Collected data entries:
+++

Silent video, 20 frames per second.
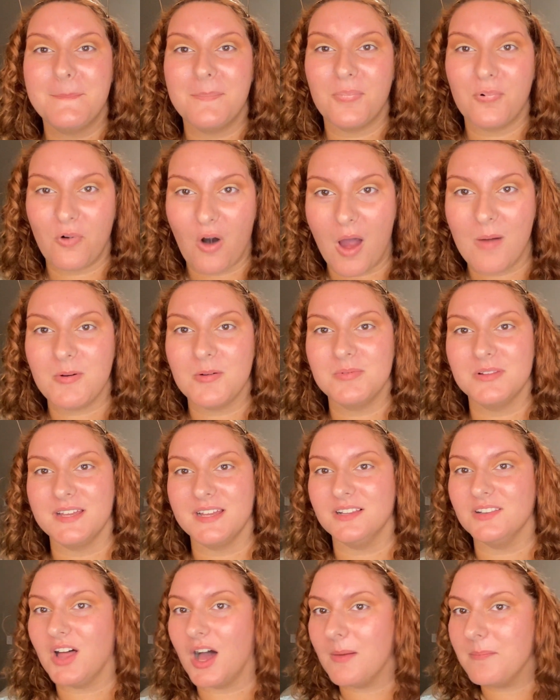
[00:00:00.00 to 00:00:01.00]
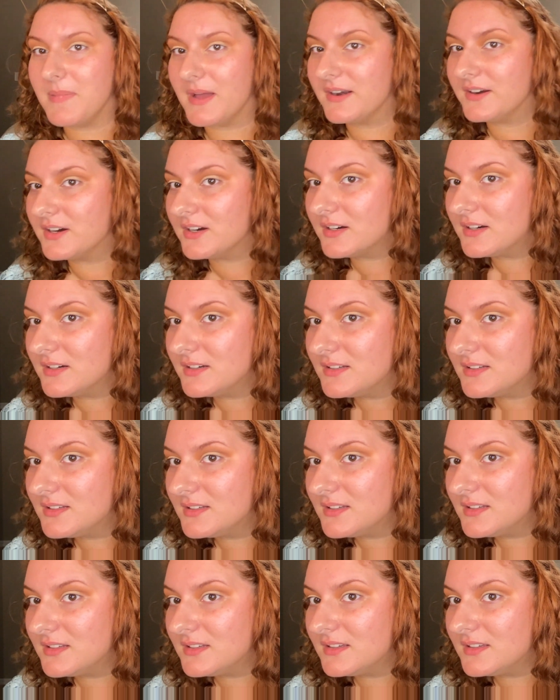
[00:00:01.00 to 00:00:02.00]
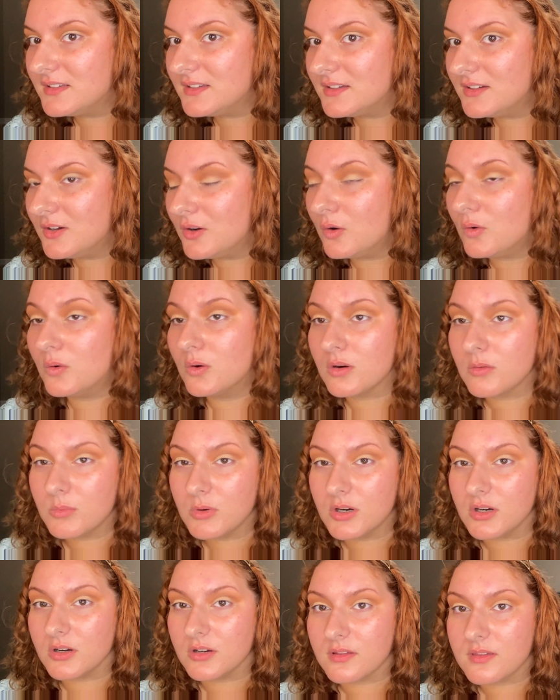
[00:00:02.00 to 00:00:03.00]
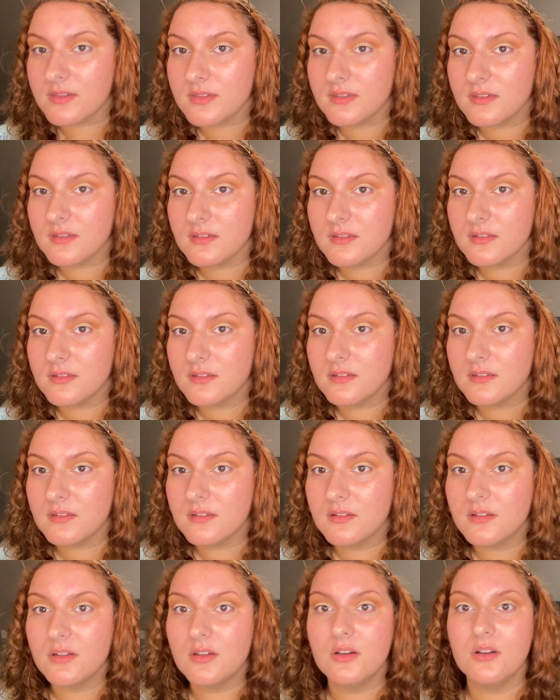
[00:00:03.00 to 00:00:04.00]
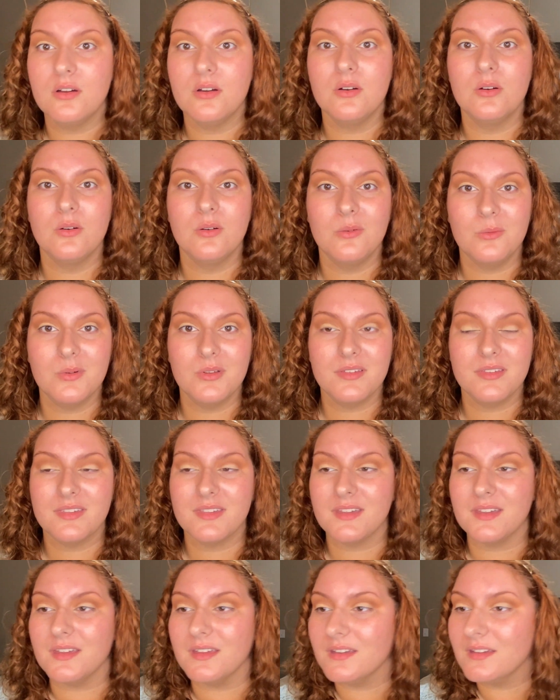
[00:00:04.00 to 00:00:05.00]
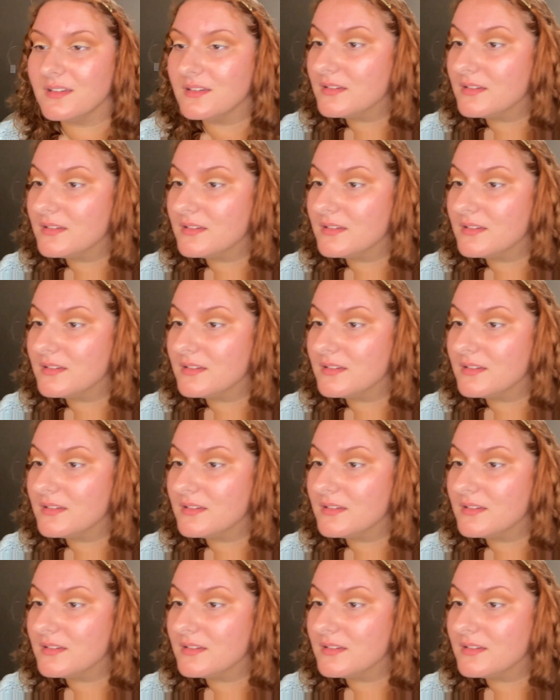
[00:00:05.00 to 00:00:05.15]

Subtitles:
Probably a lot better. Or worse. We'll see.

+++

## Your objective
Copy all entries exactly; skip pictures.

## Solved exercise
Silent video, 20 frames per second.
[00:00:00.00 to 00:00:01.00]
[00:00:01.00 to 00:00:02.00]
[00:00:02.00 to 00:00:03.00]
[00:00:03.00 to 00:00:04.00]
[00:00:04.00 to 00:00:05.00]
[00:00:05.00 to 00:00:05.15]

Subtitles:
Probably a lot better. Or worse. We'll see.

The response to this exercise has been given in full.